「嘘から出たまこと(真実)」ウェディング・バンケット よしたださんの映画レビュー(感想・評価)
嘘から出たまこと(真実)
四年前に同じ劇場で観ている。そのことを忘れているが、映画の中身は忘れていない。アン・リーの作品にはそれだけの力がある。
台湾出身のゲイの青年が、そのことを両親に知られたくはないということで、中国出身の女性との偽装結婚をでっち上げる。
嘘で塗りかためられた息子の生活だが、息子の結婚を祝福する思いが溢れる両親。異国の習慣に戸惑い、落胆しながらも、息子を案じ、かつその成長した姿を頼もしく感じている姿は、洋の東西を問わず、時代を超えた老親の心境であろう。
ほんの束の間の偽りのはずが、いろいろな想定外の出来事の積み重さなりによって、人生や家族の本当の姿を浮き彫りにしていく。
本当の自分を知って貰いたい気持ちに気付く息子。

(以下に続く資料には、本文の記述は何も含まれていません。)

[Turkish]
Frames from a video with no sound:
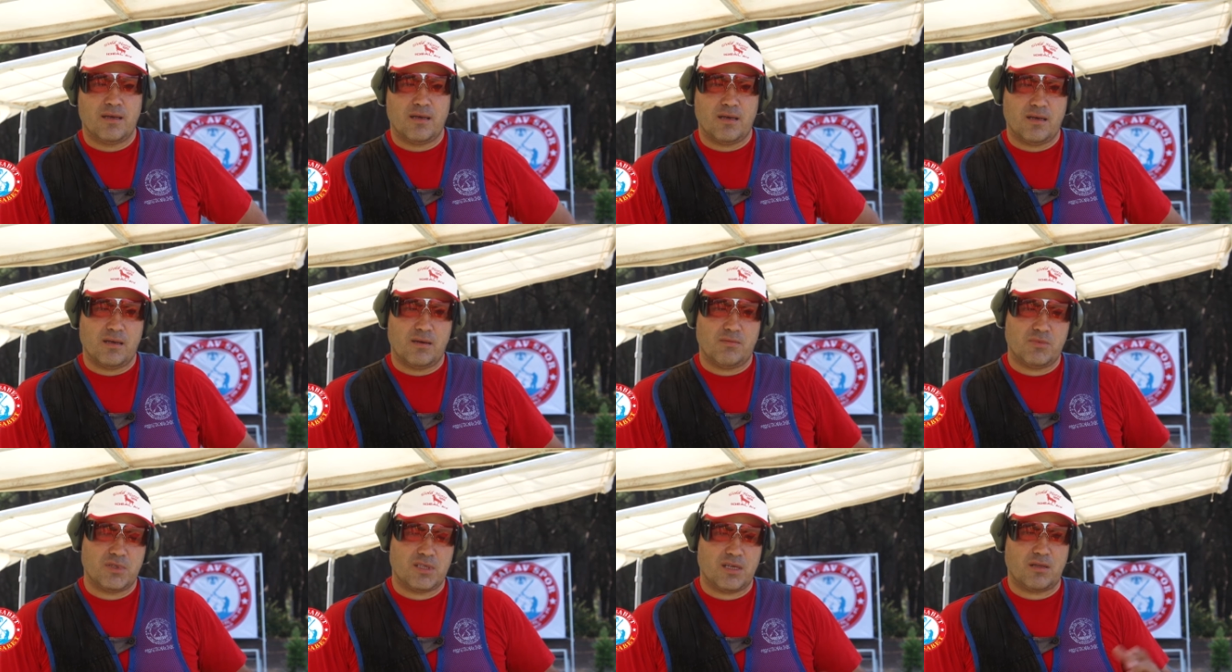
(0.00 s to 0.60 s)

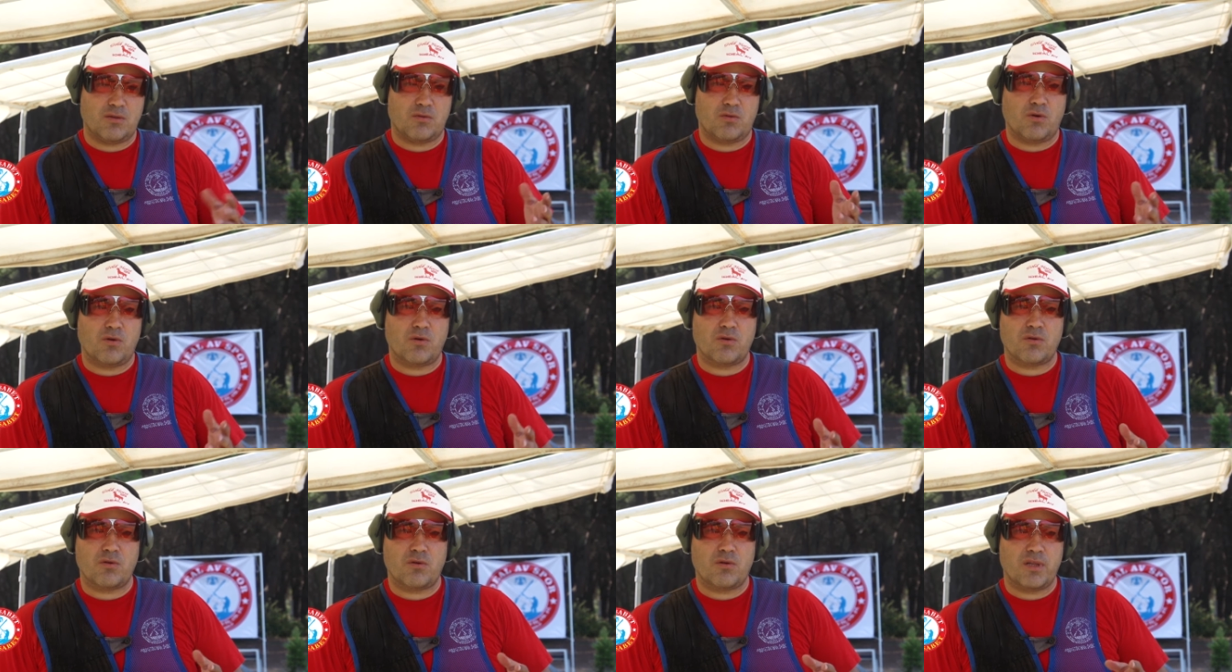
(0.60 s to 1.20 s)
e, bize
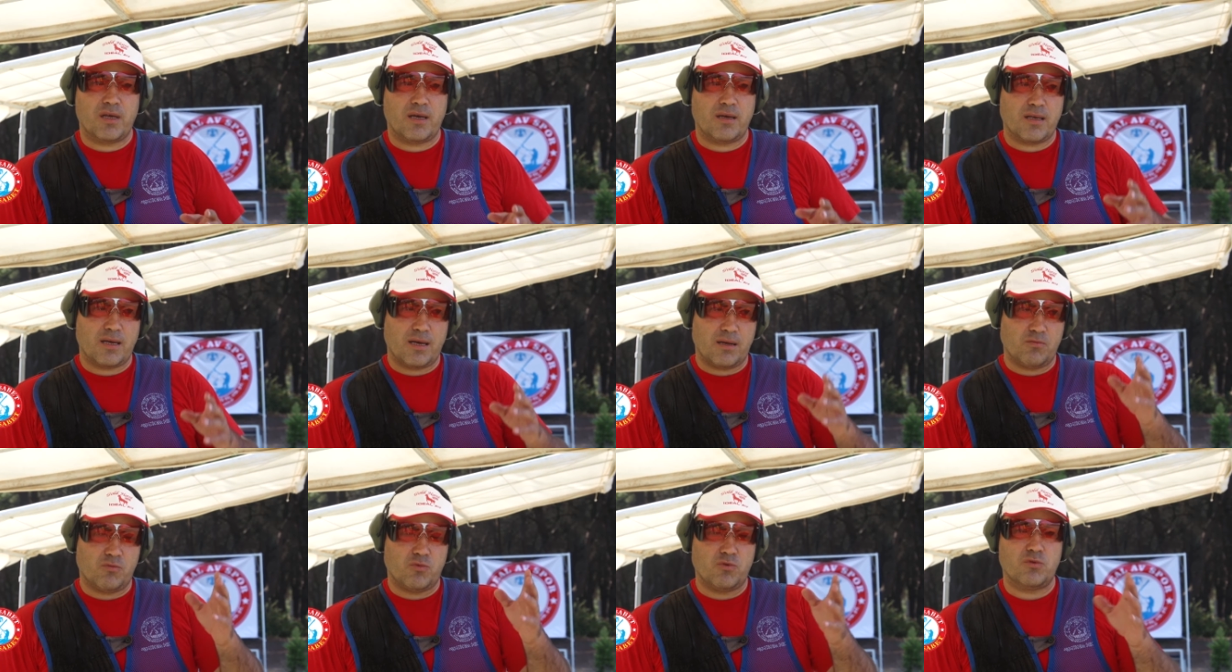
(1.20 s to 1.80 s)
doğru yola
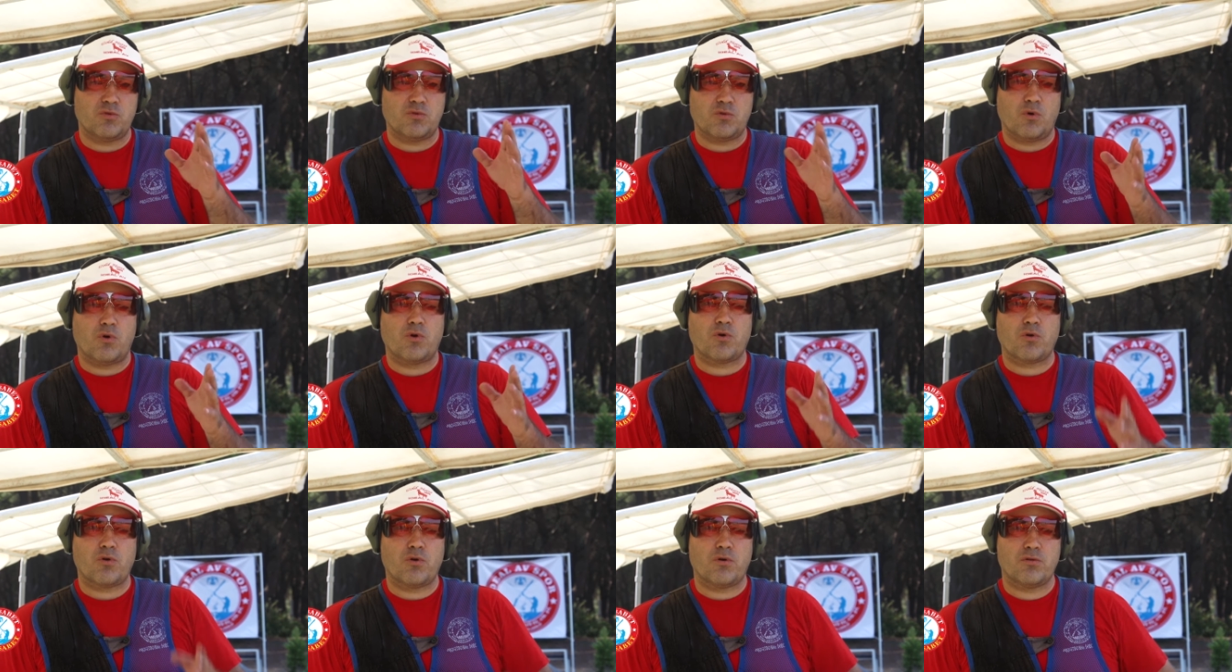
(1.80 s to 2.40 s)
yani bunun
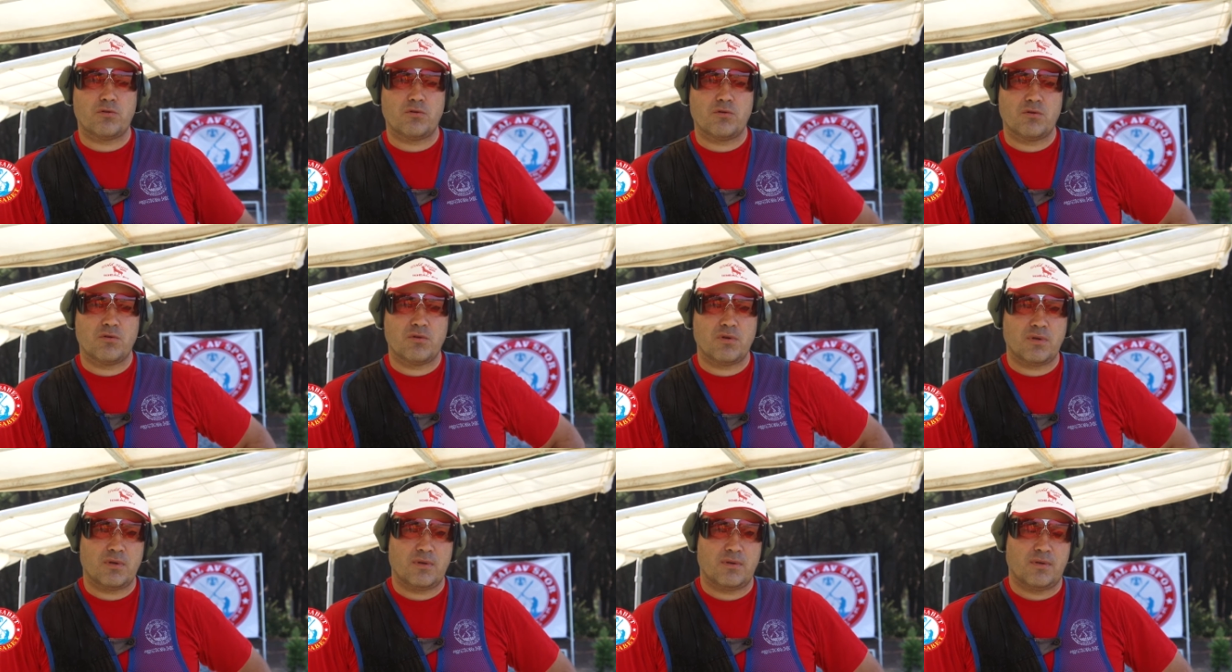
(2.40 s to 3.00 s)
doğru
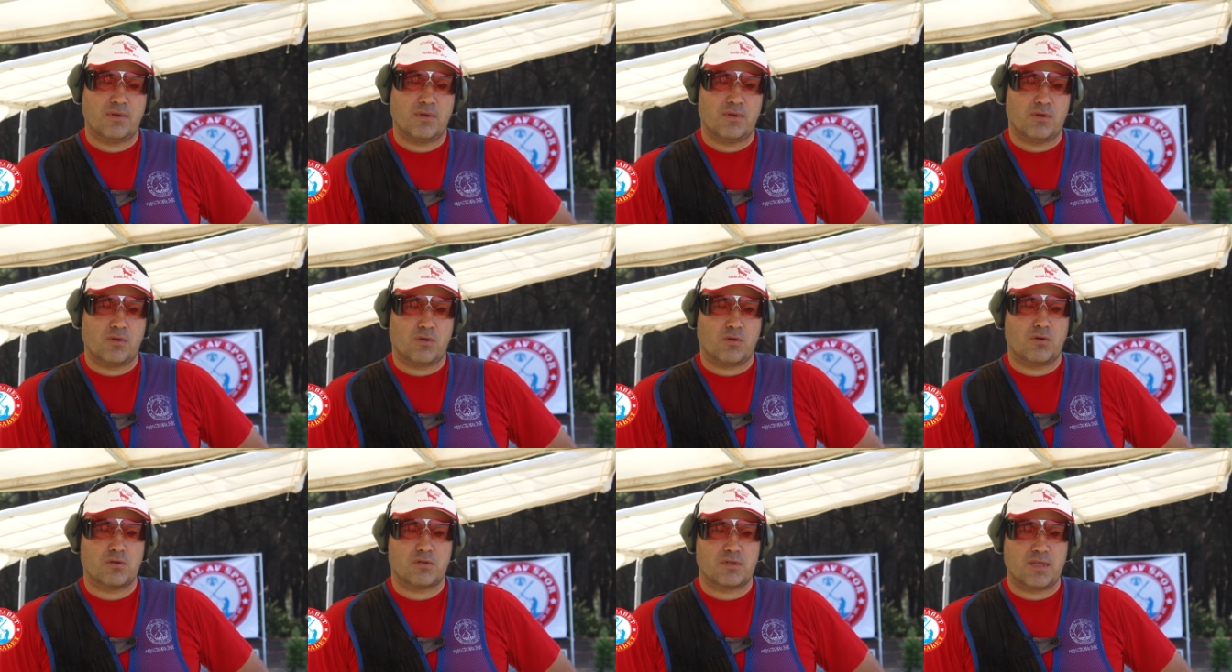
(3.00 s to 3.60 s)
olduğunu
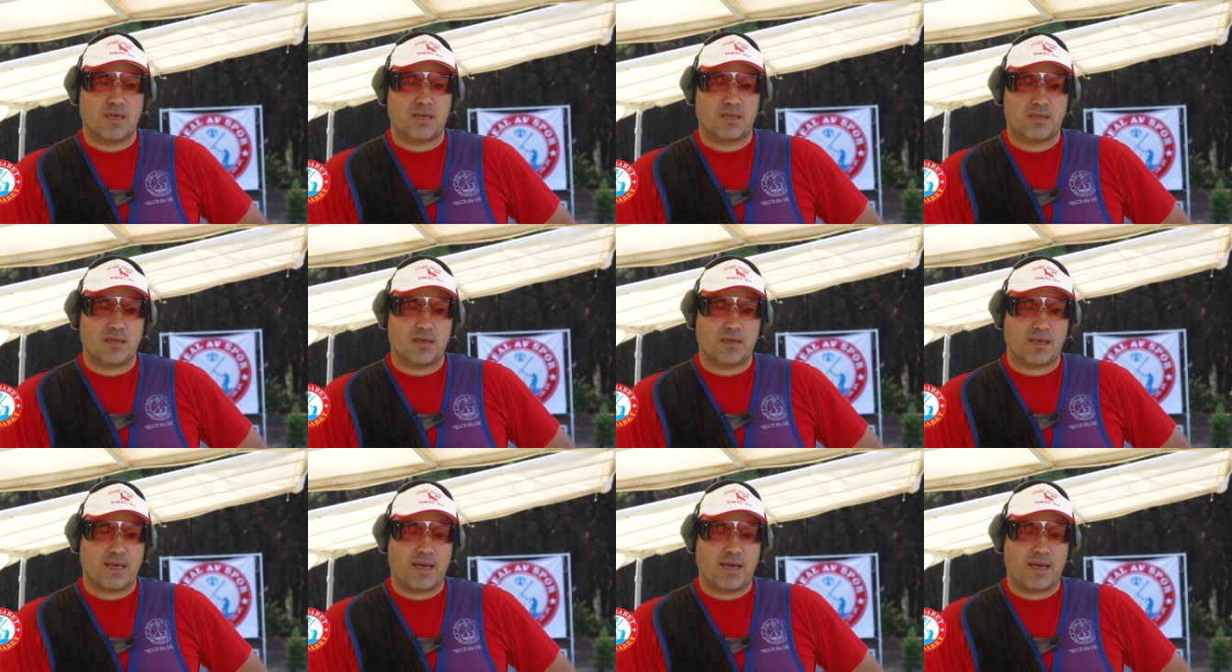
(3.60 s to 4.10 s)
gösterdi.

息子の本当の姿に気付く父親。この二人がそのことを互いに告げ合うことはない。
何も言わず、よく理解し、深く受け止めてくれる父親に目頭が熱くなる。空港で別れる親子の姿に、自分の父のことを重ねない観客はいまい。
中国語圏にはあるのだろうか。「嘘から出たまこと」という言葉が。